Culture

I Tried Turo, The AirBnB Of Rental Cars

The car-sharing company aims to make renting a car a breeze. Does it stand up to the test?

by Layla Halabian
Updated: 
Originally Published: 
Nylon; Layla Halabian

It’s a tough pill to swallow, but the United States’ powerful automobile lobby and the poltergeist of Henry Ford have all but ensured that we will never have a high-speed, cross-country rail system. Life without a car requires a saintlike patience, as well as a gift for logistics and planning. Then there’s life with a car, which also requires the same, plus a flow of funds to cover everything from maintenance to gas to the constant, looming threat of parking tickets. And then there’s renting a car, something I’ve never done, because it seems like an utterly byzantine process that will ultimately end with me driving around in an ugly minivan. Finally, there’s a fourth option, the Goldilocks standard — the just right — when it comes to dealing with the limbo of needing, but not having, a car: Turo.

Turo allows private car owners to rent out their vehicles via their website or app. Think of the ease of summoning an Uber to your front door, except with Turo, you can hop in the driver’s seat. The company turns the car rental agencies into middle men, and their selection of soccer mom vans (and some lovely compact sedans, I’m sure) into relics of a bygone renting empire. While Turo has all types of vehicles available to rent, its appeal is very much the selection, which spans vintage cars, sleek luxury models, and splashy off-roading whips.

The car owners, which Turo calls “hosts,” can decide specific parameters for the stranger borrowing their car: how many miles they want to allow on the trip, the price for each day, and even the speed at which their car is allowed to be driven. As a user, you scroll through Turo like you would AirBnB, either with laser precision or until something catches your eye — perhaps a shiny sports car, or a reliable SUV? The filter system allows you to stay within your budget, and the reviews give clarity what kind of car (and host) you’ll be dealing with during your drive. And as far as barriers to entry go, you only need to upload a valid driver’s license to the Turo app in order to be cleared for use.

For my Turo expedition, I rented a pristine, acid green Jeep rubicon to cruise to the Hamptons in style. I liked how the Turo app allowed the car to be picked up at the host’s chosen location, or dropped off at a more convenient location for me (in this case, a nondescript street in midtown Manhattan).
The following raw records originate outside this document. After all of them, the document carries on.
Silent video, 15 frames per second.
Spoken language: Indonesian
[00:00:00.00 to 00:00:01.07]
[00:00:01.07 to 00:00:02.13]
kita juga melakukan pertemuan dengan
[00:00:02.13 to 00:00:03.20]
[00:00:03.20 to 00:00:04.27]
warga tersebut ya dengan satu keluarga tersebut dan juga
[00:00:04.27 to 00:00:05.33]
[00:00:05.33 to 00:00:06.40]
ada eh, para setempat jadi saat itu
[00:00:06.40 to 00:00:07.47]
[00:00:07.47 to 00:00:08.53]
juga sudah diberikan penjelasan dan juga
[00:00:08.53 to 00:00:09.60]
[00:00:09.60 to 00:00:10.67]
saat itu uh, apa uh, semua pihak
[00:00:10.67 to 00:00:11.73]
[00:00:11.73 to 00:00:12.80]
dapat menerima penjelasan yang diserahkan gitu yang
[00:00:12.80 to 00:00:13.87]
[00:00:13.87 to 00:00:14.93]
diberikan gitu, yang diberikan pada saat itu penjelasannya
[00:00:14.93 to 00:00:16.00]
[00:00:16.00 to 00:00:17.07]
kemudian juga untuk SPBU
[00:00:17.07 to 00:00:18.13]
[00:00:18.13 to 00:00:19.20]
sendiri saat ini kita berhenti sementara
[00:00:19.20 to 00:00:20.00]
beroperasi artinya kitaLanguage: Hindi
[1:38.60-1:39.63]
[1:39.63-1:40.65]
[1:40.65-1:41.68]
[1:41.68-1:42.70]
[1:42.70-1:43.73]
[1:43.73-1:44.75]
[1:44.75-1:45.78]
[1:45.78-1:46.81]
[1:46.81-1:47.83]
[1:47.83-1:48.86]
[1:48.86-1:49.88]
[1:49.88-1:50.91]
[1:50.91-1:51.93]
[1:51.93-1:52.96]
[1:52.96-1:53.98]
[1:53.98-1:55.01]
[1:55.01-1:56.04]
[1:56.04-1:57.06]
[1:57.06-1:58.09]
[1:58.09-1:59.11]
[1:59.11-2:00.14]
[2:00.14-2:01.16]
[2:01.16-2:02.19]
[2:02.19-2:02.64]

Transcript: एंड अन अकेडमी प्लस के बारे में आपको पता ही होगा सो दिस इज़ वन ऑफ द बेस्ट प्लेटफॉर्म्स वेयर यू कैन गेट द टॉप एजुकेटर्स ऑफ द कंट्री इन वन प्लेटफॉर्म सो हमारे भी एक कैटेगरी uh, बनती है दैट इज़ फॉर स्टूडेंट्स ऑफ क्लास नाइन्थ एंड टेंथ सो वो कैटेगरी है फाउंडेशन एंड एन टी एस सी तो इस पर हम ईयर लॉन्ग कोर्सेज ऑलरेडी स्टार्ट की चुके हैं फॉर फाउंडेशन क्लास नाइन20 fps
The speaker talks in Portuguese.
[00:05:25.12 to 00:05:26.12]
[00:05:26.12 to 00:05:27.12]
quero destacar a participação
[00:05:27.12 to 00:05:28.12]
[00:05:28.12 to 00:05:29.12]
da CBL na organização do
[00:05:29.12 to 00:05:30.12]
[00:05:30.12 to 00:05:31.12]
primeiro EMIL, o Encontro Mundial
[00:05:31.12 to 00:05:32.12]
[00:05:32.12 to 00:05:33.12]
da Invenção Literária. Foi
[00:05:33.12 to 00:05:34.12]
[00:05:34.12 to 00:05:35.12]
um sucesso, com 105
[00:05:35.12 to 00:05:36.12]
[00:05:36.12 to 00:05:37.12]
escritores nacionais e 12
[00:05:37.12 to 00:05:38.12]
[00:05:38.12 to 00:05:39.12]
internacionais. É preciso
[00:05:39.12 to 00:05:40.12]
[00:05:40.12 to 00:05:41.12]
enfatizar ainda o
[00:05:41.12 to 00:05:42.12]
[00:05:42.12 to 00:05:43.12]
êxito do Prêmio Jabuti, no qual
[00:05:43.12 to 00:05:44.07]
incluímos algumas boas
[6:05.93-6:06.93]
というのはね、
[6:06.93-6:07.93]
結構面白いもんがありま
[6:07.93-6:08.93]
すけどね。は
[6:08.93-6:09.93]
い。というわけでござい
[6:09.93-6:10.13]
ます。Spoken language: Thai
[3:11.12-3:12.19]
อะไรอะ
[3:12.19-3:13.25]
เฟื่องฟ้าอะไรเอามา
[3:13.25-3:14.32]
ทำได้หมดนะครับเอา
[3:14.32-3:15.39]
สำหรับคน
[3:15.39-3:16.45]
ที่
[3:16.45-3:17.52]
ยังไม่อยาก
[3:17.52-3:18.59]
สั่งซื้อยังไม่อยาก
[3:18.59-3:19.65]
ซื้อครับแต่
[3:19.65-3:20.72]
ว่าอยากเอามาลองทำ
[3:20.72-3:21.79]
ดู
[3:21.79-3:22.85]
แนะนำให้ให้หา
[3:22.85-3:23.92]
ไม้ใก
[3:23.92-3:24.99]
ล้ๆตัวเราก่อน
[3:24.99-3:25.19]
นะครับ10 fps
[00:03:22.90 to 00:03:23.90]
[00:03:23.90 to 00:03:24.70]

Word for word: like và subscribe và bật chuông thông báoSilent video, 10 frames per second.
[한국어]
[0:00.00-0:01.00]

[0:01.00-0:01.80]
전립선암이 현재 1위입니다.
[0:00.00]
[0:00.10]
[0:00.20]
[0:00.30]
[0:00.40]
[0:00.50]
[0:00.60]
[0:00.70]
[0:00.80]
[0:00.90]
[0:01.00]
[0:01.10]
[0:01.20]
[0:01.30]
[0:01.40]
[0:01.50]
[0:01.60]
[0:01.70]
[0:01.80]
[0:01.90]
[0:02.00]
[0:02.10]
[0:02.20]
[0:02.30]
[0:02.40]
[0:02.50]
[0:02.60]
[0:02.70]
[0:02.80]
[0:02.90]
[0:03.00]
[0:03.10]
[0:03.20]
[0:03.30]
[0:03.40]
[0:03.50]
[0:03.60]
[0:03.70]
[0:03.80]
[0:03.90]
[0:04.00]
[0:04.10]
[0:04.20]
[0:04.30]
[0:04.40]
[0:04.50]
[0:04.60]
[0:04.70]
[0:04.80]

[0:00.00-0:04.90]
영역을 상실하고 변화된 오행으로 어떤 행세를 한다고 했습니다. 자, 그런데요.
I was also able to message the host throughout the trip, an upside of peer-to-peer car-sharing in case I, say, couldn’t figure out how to open the sunroof.

As I drove around Montauk, I couldn’t shake the feeling that I was in a total stranger’s car, and that I had to take being a “defensive driver” to the next level. I already feel stressed taking my mother’s car out for errands, so every turn and parallel parking job felt like it had to be executed with precision or a remote cage would be dropped on my car as punishment, even though I knew my vehicle was insured. I get that it's more a “me” problem than anything to do with Turo; in fact, my only qualm about it is that it makes acquiring a car a little too easy. (Is renting at a rental agency this easy? Again, I don’t know, and I don’t think that necessarily makes it a better service.)

Upon returning my vehicle back to the same nondescript street in midtown, the Turo app prompted me to take and upload approximately 10 photos of the car from all angles, to ensure I hadn’t dinged it on a joyride. Fair enough, I thought, and obliged, although I wish there had been some sort of loose outline of what to expect on Turo’s end presented to me before ever getting behind the wheel. (A few weeks later, the Turo app also sent me a strict message to pay my toll payments or risk being banned. Again, this is a stranger’s car!)

Recently, I looked up the address to a friend’s beach house, which was approximately three-and-a-half hours away by train, but only a one-hour car ride. Someone asked if I had a car in the city. I don’t. But I could always get a Turo.